(TASK BRIEF): From the first line to the last, copy the data exactly and drop the pictures.

Top of STUDY MATERIAL

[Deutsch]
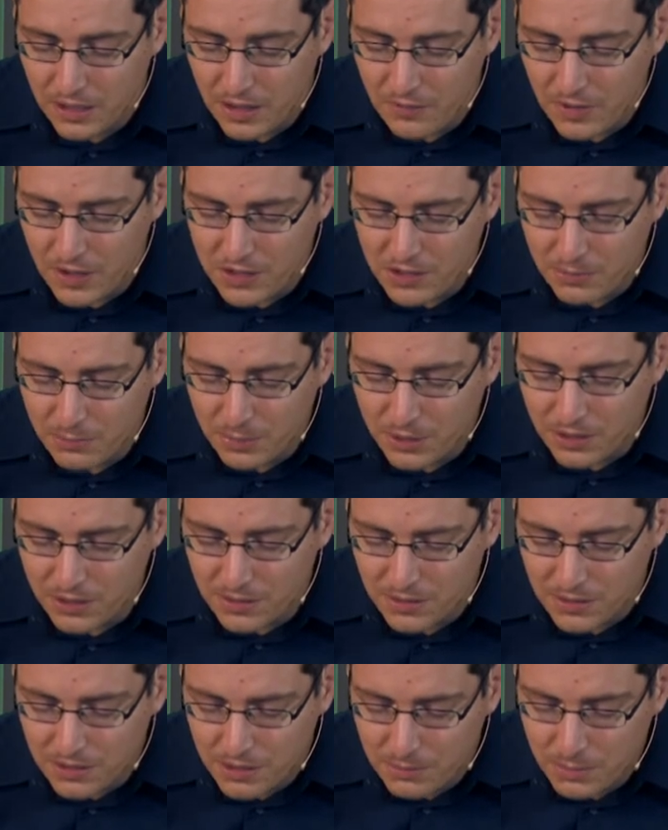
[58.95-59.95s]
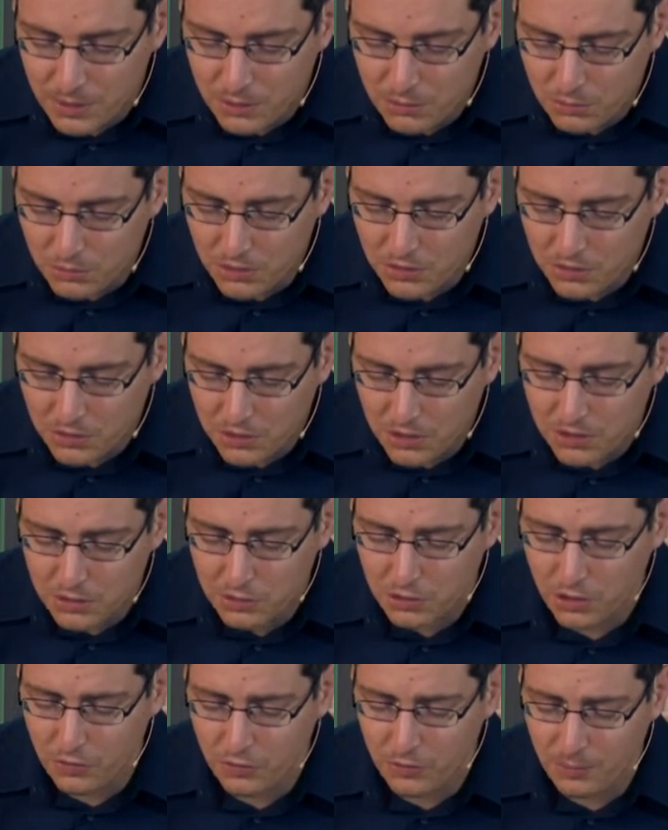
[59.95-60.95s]
welche Prinzipien du uns
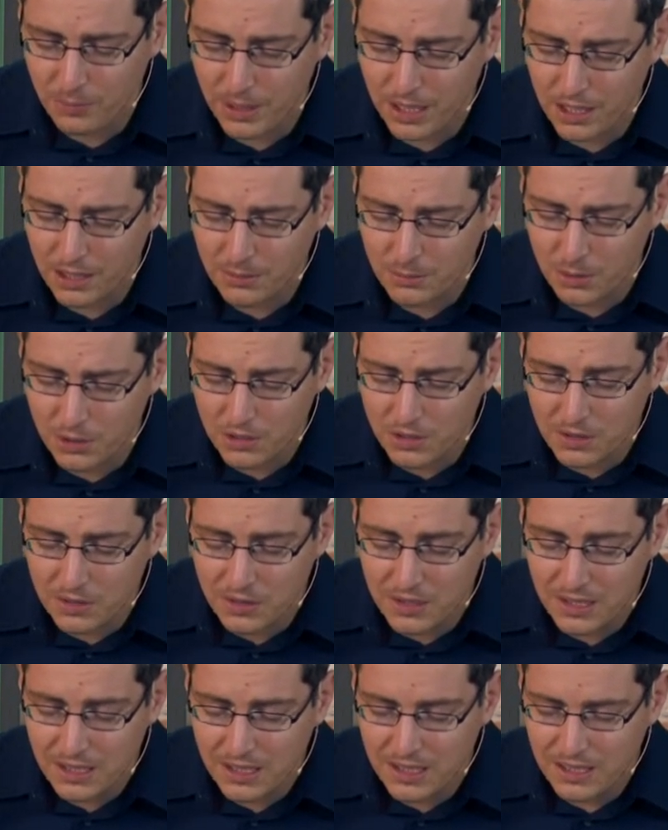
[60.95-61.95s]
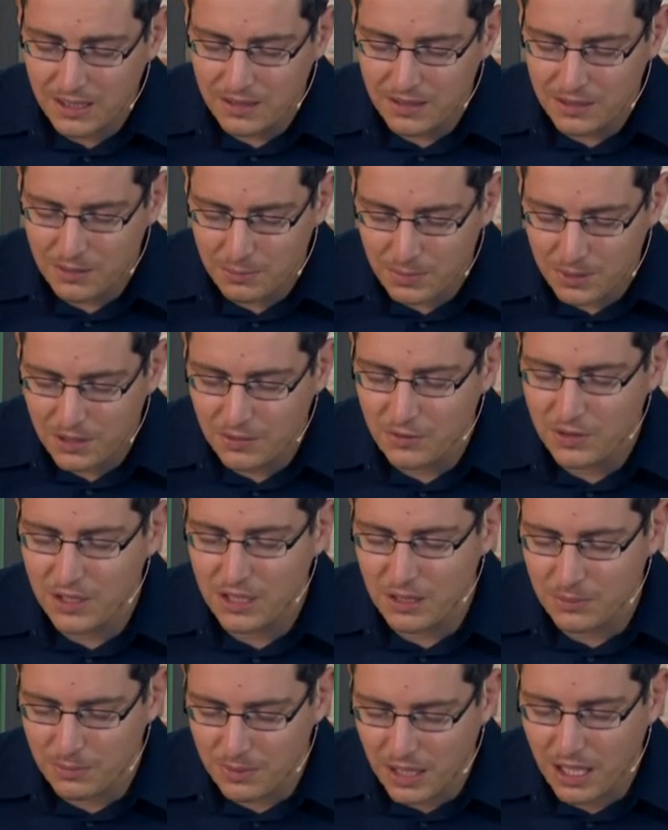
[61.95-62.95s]
heute offenbaren möchtest. Das bitten wir
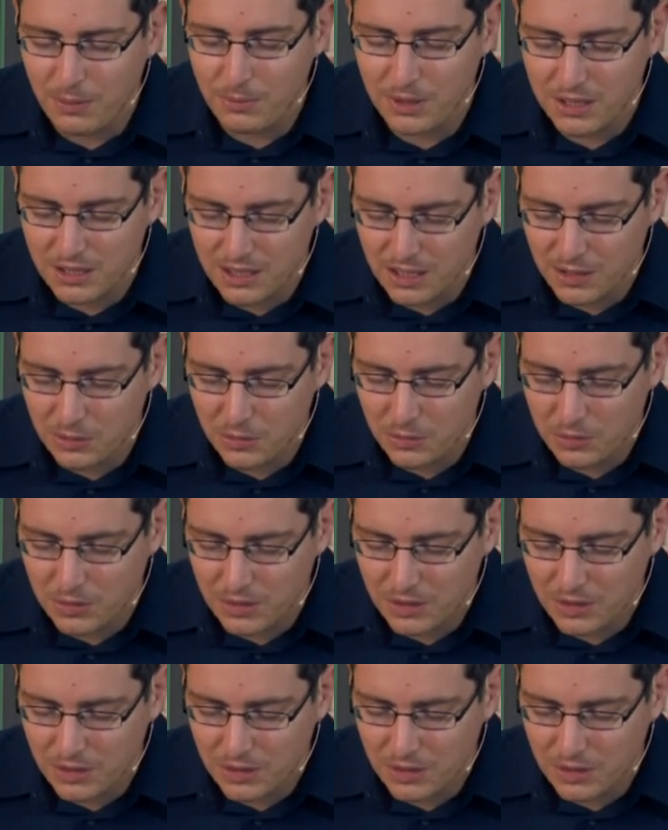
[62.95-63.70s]
im Namen Jesu.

Bottom of STUDY MATERIAL

(TASK ANSWER):
[Deutsch]
[58.95-59.95s]
[59.95-60.95s]
welche Prinzipien du uns
[60.95-61.95s]
[61.95-62.95s]
heute offenbaren möchtest. Das bitten wir
[62.95-63.70s]
im Namen Jesu.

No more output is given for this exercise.